I don't know if it was my hatred of Atlanta or its shitty weather but this commercial annoyed me more than usual. When did Wade Boggs become so sad? He says that the hair restoration works yet clearly it hasn't worked for him. Then as the narrator says the description of the product they show Wade Boggs swinging a bat a few times followed by some obligatory posing.
Its like they had nothing for him to do, so the director says, "Hey Wade...why don't you swing that bat there a few times." I'm sure the director followed this comment up by giving a round of high fives to everyone on his crew.
Moral of the Story: Wade Boggs is a sad old man and if you ever see him in a dark alley asking you for spare change, don't give it to him. Cause he sure as hell aint gonna spend the money on his hair restoration.

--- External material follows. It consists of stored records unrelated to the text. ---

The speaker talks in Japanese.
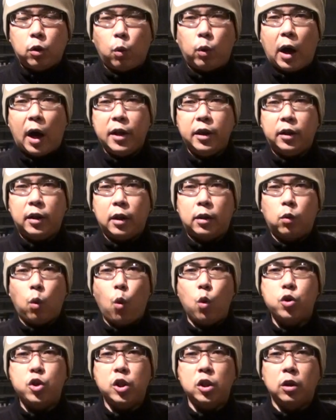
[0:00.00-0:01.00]
と書いてん
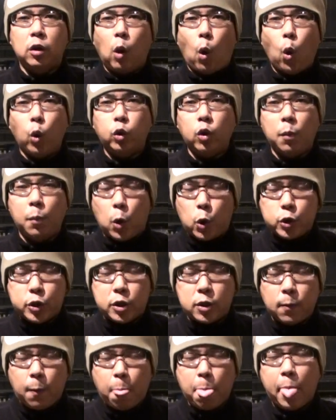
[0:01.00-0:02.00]
鎮香と申
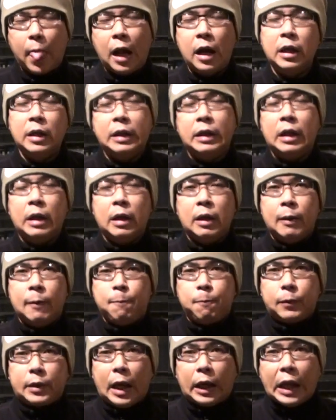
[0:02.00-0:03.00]
す
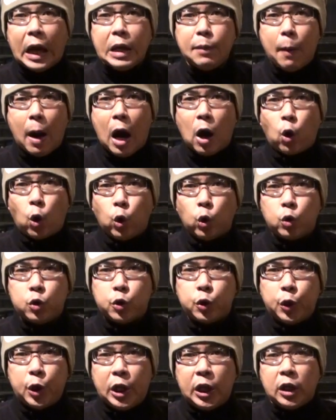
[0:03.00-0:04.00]
ただいまこの
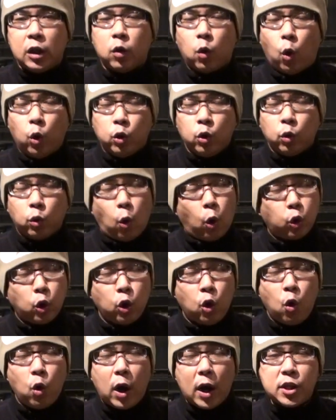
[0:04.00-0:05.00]
薬と
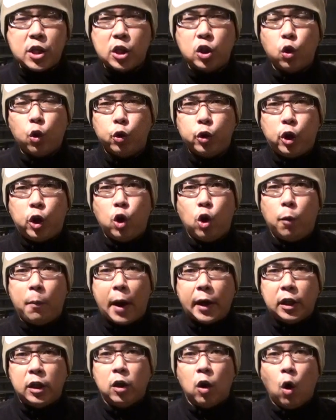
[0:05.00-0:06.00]
のほか世上に広
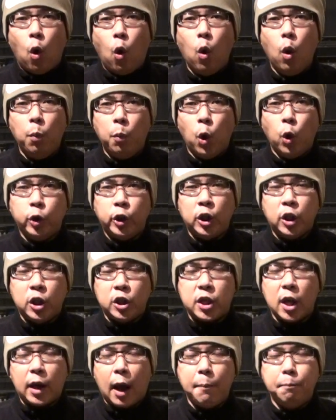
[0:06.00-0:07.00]
まり方々に
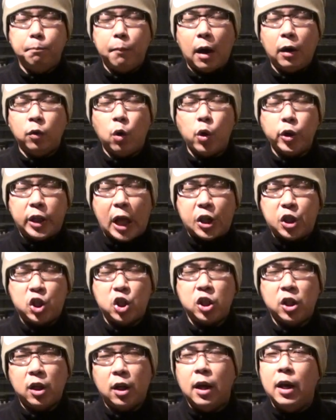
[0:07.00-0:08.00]
偽看板をいた
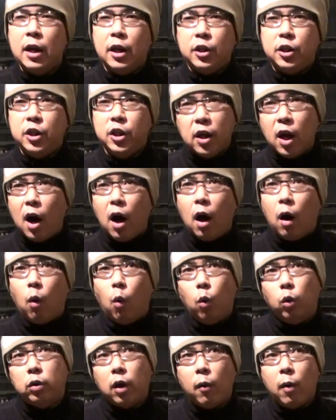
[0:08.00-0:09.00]
しいや
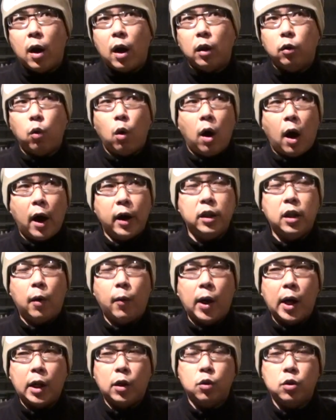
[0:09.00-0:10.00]
小田原の灰田
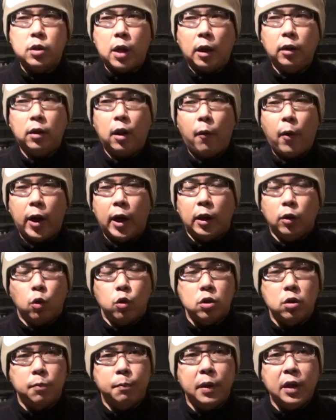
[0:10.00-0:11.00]
原の三田原の
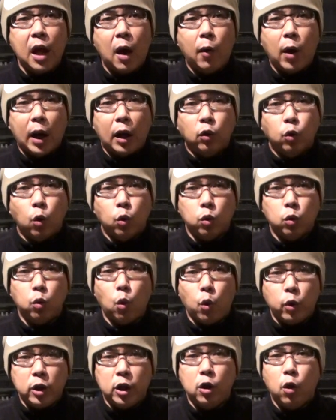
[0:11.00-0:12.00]
隅田原の
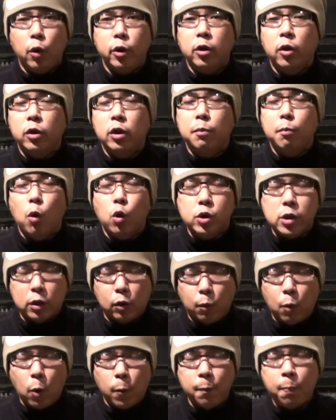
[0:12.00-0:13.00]
といろいろに申せ
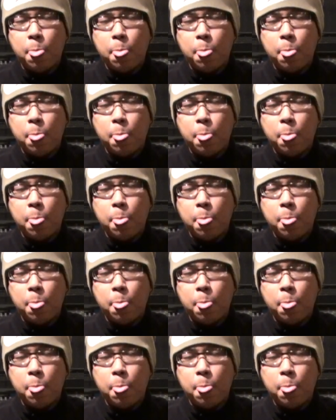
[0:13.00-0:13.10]
ども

P.S.- What happened to Semmy?

Wednesday, February 02, 2005 

Out of Order

what happened to the blog?

toilet


Tuesday, February 01, 2005 

Video Killed the Radio Star

I finally cracked and bought myself a camcorder, which I really had no need for. So I bought a Sony DRC-HC85 Mini DV. It only took me 2 days and trips to 5 stores to find one that had a good deal on it.
camcorder

Initially I went to San Jose to Fry's Electronics just so I could check em out and I started talking to a sales clerk who looked like some bizarro hobbit. I pretty much had my mind made up on the HC65 and then he told me I could get an open box HC85 for the same price. So I decide to buy it. As he rings it up at the register I discover that he lied to me about the price.
Turns out it was 200 dollars more. Normally I wouldn't mind as much, but these salesmen work on commission which likens them to used car salesmen. So I tell him no deal and decide to go check out the iPod accessories at the other end of the store. As I was browsing the little hobbit came running up to me saying he was sorry he was mistaken about the price and that he had accidentally rang up the wrong model. He tells me his manager will even throw in a free bag and a couple mini DV's if I buy it.
So, once again I make the trek across the large store to the camcorder section. This time when Bilbo rings the purchase up its only 25 dollars cheaper then the original total. At this point, the hulk within me was starting to get pissed so I told Bilbo to take the camera and all the accesories and shove it up his ass. Then I stormed away in dramatic fashion.
As I walk out I notice that Miss February 1999 Stacy Fuson had set up an autograph table for the premiere of the new Playboy video game. I started wondering if these ingrates in line still lived with their parents and jerked-off to the naked video game characters.
So anyways I head to a bunch of other stores and decide that I'm not going to get the camera, until I hit Best Buy.
I had a self imposed embargo with this store as I found most of the shit they sell a lot cheaper at any other store. Until, I saw the HC85 camera...which was selling for $775. So after a few minutes of haggling I get the guy to throw in the camera bag. Then I went to Costco and bought the miniDV tapes for half the price of any of the other stores.

Moral of the story: Don't trust a hobbit cause they get hair on their feet by jerking off to video game porn.